The company now has to decide whether to undertake a potential investment to make three additional products using a new technology. In order to undertake this investment, Make More is looking to lease a new facility for the next six years, after which it is expected that the technology will be obsolete. The forecasted cash flows put together by the management of the business are as follows:
- Sales of the three products in year one will be 50,000 units at an average price of £55;
- Sales volume is expected to grow at 20% a year for the first three years, and decrease at 25% a year for the remainder of the project;
- Cost of sales will be 65% of sales;
- Selling and administrative expenses specific to this project will be £450,000;
- The lease rent will be £150,000;
- In order to manufacture the three products, Make More is going to buy equipment worth £1m.
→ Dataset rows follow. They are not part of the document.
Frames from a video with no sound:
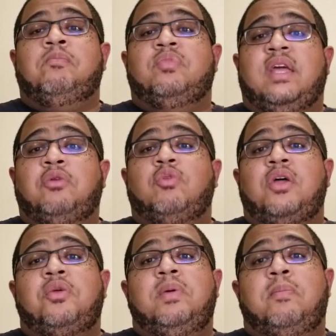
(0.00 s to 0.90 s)
they'd
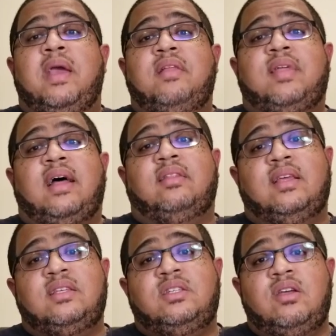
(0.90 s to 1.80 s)
rather be paid that
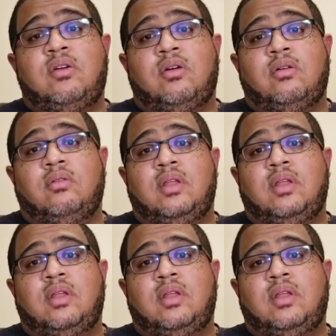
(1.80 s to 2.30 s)
this year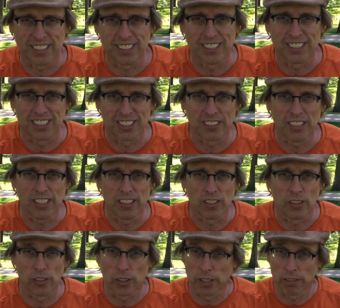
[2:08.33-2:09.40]
in the street,
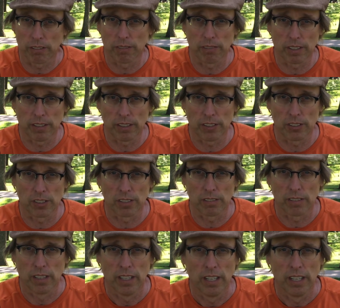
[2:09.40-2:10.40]
although they were very sort of,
This equipment is expected to have a scrap value of £150,000 in six years time;
- Equipment will be depreciated using straight line depreciation (Note: depreciation is not a cash flow, but since it is a cost, it affects the tax calculation and tax paid is a cash flow);
- Corporate tax rate is 20%;
- The current cost of capital of Make More is 15%, but this project is considered to be riskier and the cost of capital for companies with comparable levels of risk is 20% higher.